Éric Lavaine remet le couvert de son "Barbecue". Sympa mais insipide.

Après le Barbecue, la Plancha. Huit ans après le premier, Éric Lavaine remet le couvert avec la même bande (moins Florence Foresti, "divorcée" de Franck Dubosc).

En route vers le soleil pour fêter les 50 ans d’Yves, la bande d’amis se trouve un plan B suite à une annulation de vol. B, comme Bretagne, où Yves et Laure possèdent un manoir. La météo locale confine tout le monde à l’intérieur. Les petites tensions et défauts des uns et des autres se cristallisent autour d’une grande révélation.

Méditation sur le temps qui passe

On parle de pêche à la palourde, de belettes, de puzzle, de concessionnaire Midas, de test ADN, de piqûres de guêpe mal placée, de la pluie (beaucoup) et du beau temps (moins…), de cocktails et de tennis. C’est dangereux, le tennis : ça vous rend parano un ami ou vous fait un enfant dans le dos…

Méditation pas trop appuyée sur le temps qui passe et l'amitié (et ses grandes et petites trahisons), Plancha pourra toucher le public qui partage l'âge des personnages et le même genre de bande of bros.

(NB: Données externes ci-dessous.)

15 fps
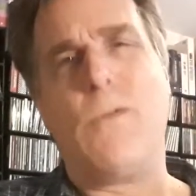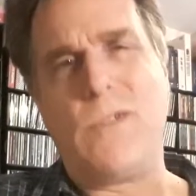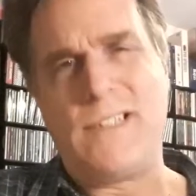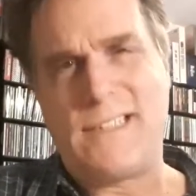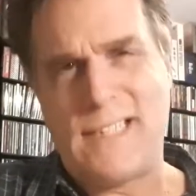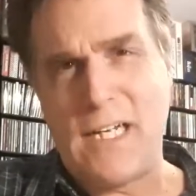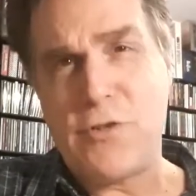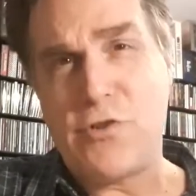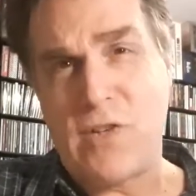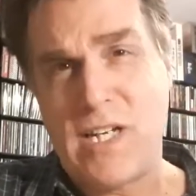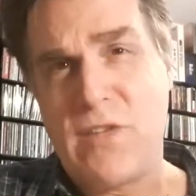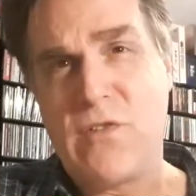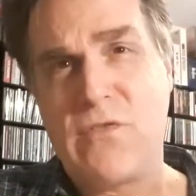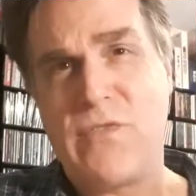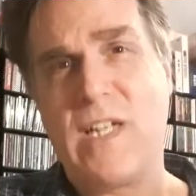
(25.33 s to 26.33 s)

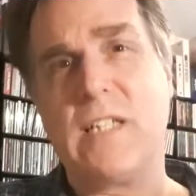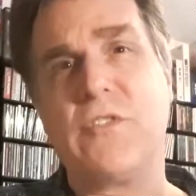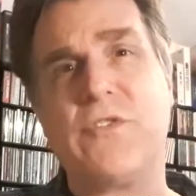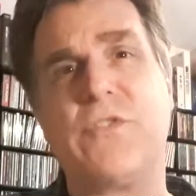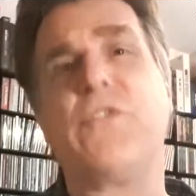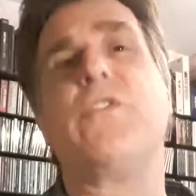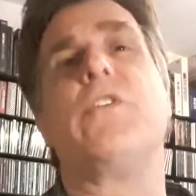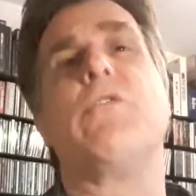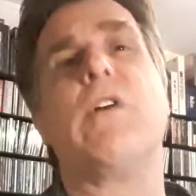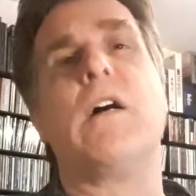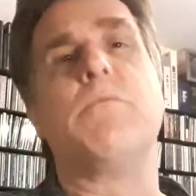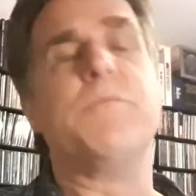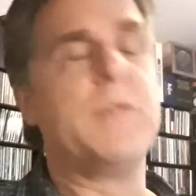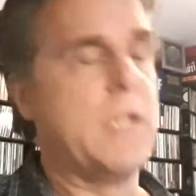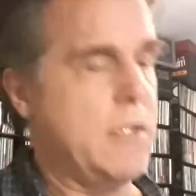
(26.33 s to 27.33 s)
essentially their final studio
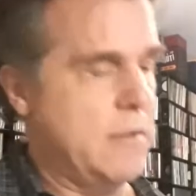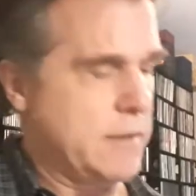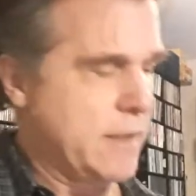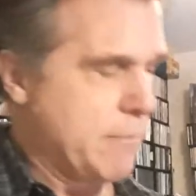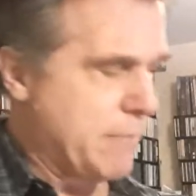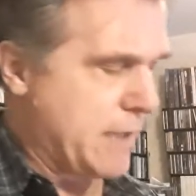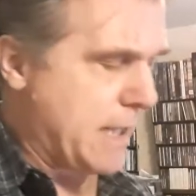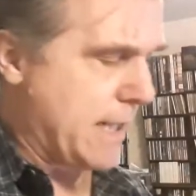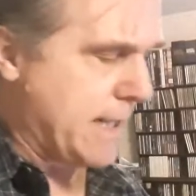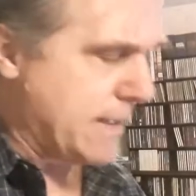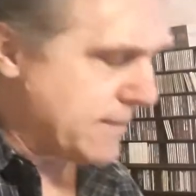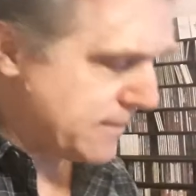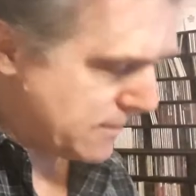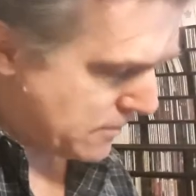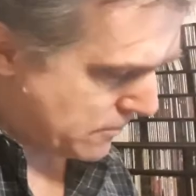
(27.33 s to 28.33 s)
album called Goodbye.
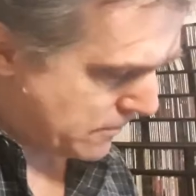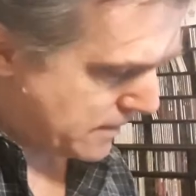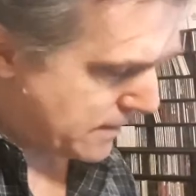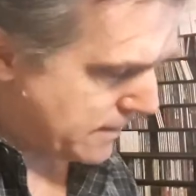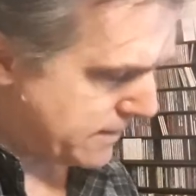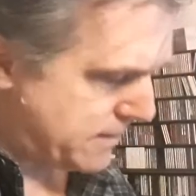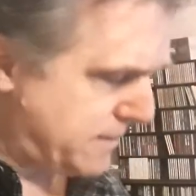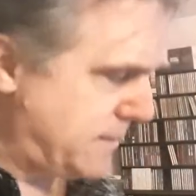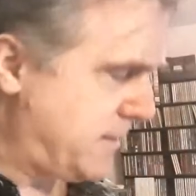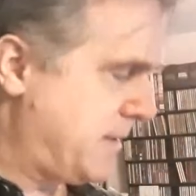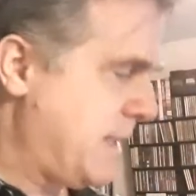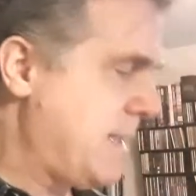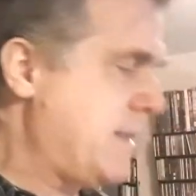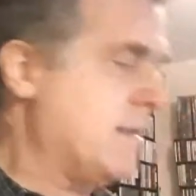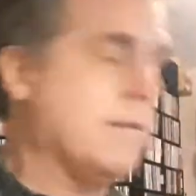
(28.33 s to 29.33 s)
So uh, let's
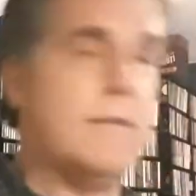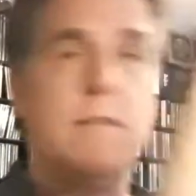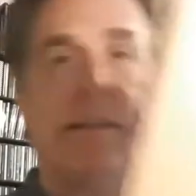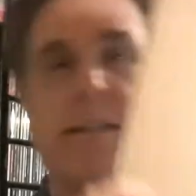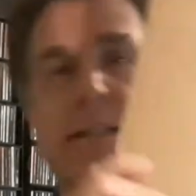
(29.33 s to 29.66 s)
take a look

Ça manque de réelles aspérités et de dialogues qui claquent. Lambert Wilson cabotine un brin en donneur de leçon acariâtre, Franck Dubosc joue sur du velours en mari angoissé par la réussite de sa nouvelle femme ("c'est elle qui est contre l'égalité des sexes : elle gagne plus !") et Jérôme Commandeur - omniprésent ces temps-ci - vole les scènes en loucedé (comme son Jean-Mich, bon pote, un peu gauche mais subtil, mine de rien).

Les autres font tapisserie (de Jouy, manoir familial oblige), surtout ces dames dans un film très centré sur les questions existentielles masculines même si Sophie Duez et Caroline Anglade y mettent du leur. Rendez-vous dans dix ans pour Méchoui ?

Plancha-Comédie- De Éric Lavaine - Scénario : Éric Lavaine - Avec Frank Dubosc, Lambert Wilson, Jérôme Commandeur,… Durée : 1h40.